Together, those two factors -- the time it will take to reach a resolution and the predictability of how it will turn out -- reinforce the reasons we’ve contended local public officials should devise a better way to have ethics complaints addressed more swiftly and closer to home.
In a joint meeting in early March, Collier County commissioners and Naples council members quickly dispatched with a discussion about creating a localized ethics review panel instead of having complaints against public officials decided by the Florida Commission on Ethics.
That decision was regrettable. At the least, there could have been some direction to explore options. One possibility we recently advocated is to ensure -- during 2017-18 budget preparation -- that the State Attorney’s Office for Southwest Florida is sufficiently funded and staffed to vigorously investigate and expeditiously prosecute any local ordinance violations.

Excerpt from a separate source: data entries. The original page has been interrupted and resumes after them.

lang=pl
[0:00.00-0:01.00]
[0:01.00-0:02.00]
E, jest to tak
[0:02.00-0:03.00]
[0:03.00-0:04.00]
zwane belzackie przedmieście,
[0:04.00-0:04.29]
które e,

There is no point in adopting local regulatory ordinances, notably tougher ethics rules and regulations recently approved by the Naples council and Collier commission, if enforcement lacks. This might require an additional financial commitment from our tax-supported agencies to ensure this effort doesn’t take away from the State Attorney’s Office's resources needed to investigate and prosecute felony and misdemeanor crimes against people and property.
No other avenue
Naples Vice Mayor Linda Penniman recently disclosed she filed an ethics complaint against Councilman Sam Saad in early March over his relationship with a development group building a convenience store in River Park. The council approved the project 4-3 last year, so Saad’s vote could have affected the outcome. Residents of the working-class neighborhood sued over the project’s approval, but dropped the suit in late March because they ran out of money. Saad vigorously denies any conflict.

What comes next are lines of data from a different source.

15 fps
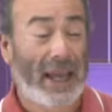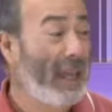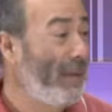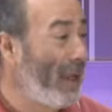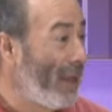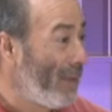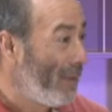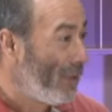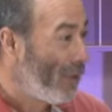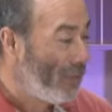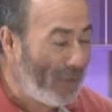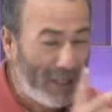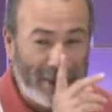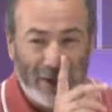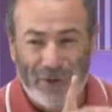Ay, can, no
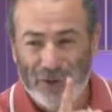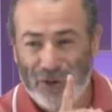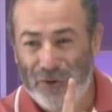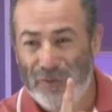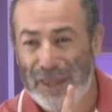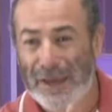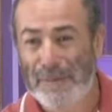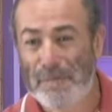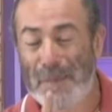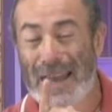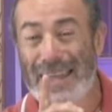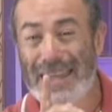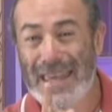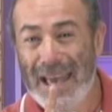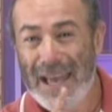me tengo que olvidar.
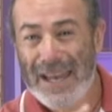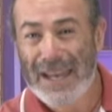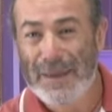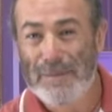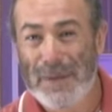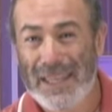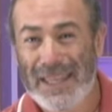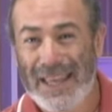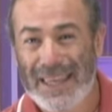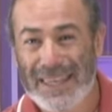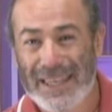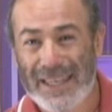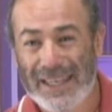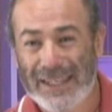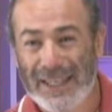Mañana en mi
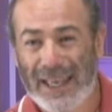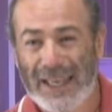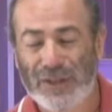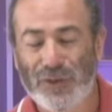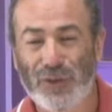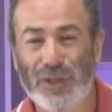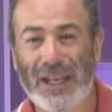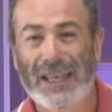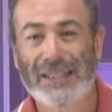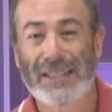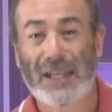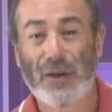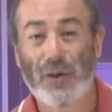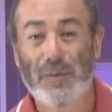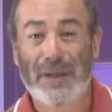taller a todas las
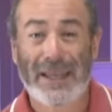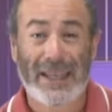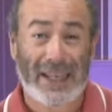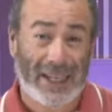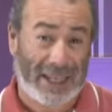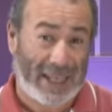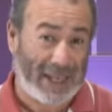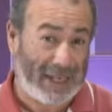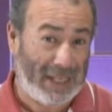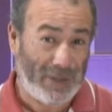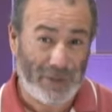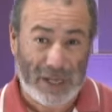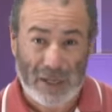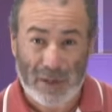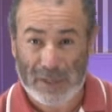alumnas y las que han
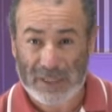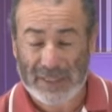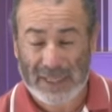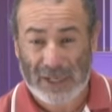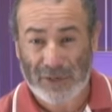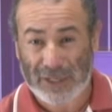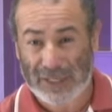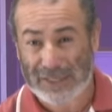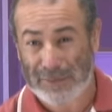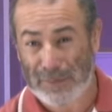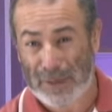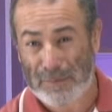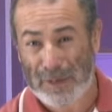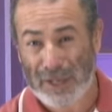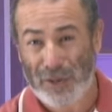ido el año pasado, que se me
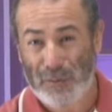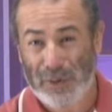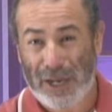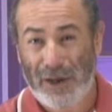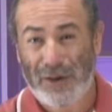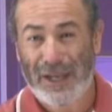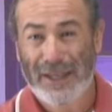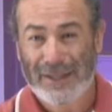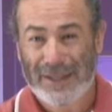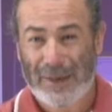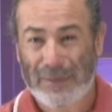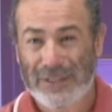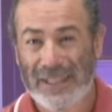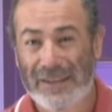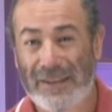han perdido por ahora,
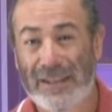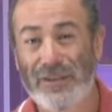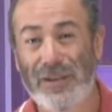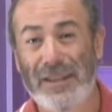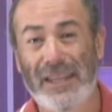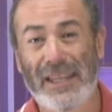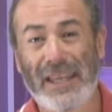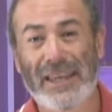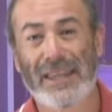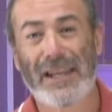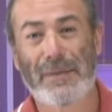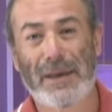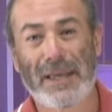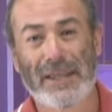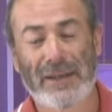estamos celebrando el Día de
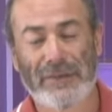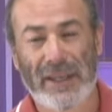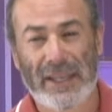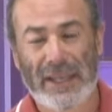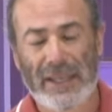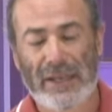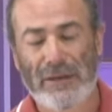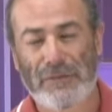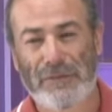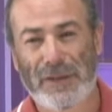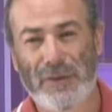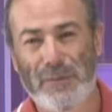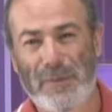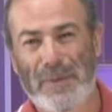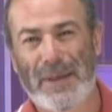la Madre. Ven ahí en el
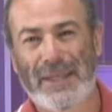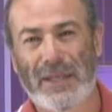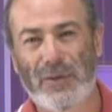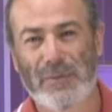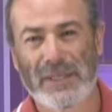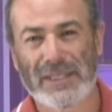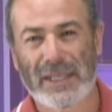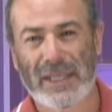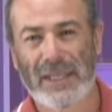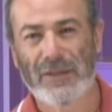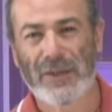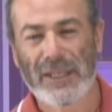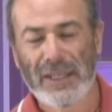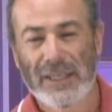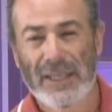Facebook, me mandan un
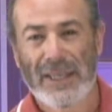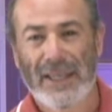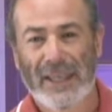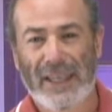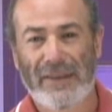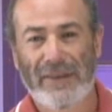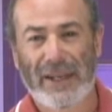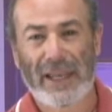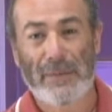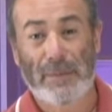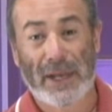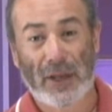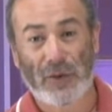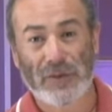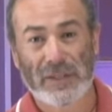mensajito ahí, que van a ir
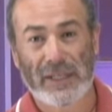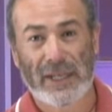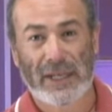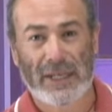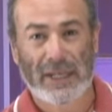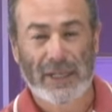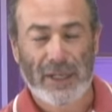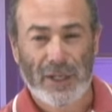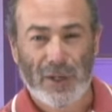para considerarla.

Penniman’s complaint was filed around the time the council on March 1 approved a tougher ethics ordinance, including new disclosure requirements for developers proposing projects. If there’s willing compliance with this disclosure rule, terrific. If there’s no clear threat of penalizing anyone bypassing it, then it’s a paper tiger.
Days after Penniman mailed her complaint, she and County Commission Chairwoman Penny Taylor were on the right track at the March 7 joint meeting to seek a more localized oversight board than the state ethics panel.
Penniman made her complaint public, but typically these aren’t. Late last year, we provided statistics showing 150 state ethics cases had become public with more than half summarily dismissed as insufficient and many others concluding with “no probable cause” of a violation. Of about 20 allegations sustained for probable cause, many ended with the state panel taking no further action.
That’s in keeping with what we’ve historically found -- the ethics commission is slow to respond given its broad statewide responsibility and periodic meetings, plus it’s weak in punishment. Remember the Stadium Naples public corruption case in Collier some 20 years ago? The state panel was willing to sign off on a negotiated settlement. Later, some of our then-commissioners were criminally charged after the State Attorney’s Office got involved.
So what do we expect to occur with the Saad complaint? Unfortunately, our answer is “time will tell.”
Consider the time that lapsed between August 2015 when a complaint was filed concerning whether Marco Island Councilman Joe Batte overstepped his authority to retaliate against neighbors he contended were operating a noisy party house. The state panel cleared Batte in October 2016 -- 14 months later, rejecting the attorney general staff conclusion that Batte’s actions “were intended to benefit himself, and were inconsistent with the performance of the public duties.”
As for Saad? Elected in 2010, he’s limited to two four-year terms by city charter. If there’s no finding well before the Feb. 6, 2018, city election, he already will have left office.
In the meantime, a cloud hangs over Naples council -- one a more locally focused ethics review might have been able to clear up by then.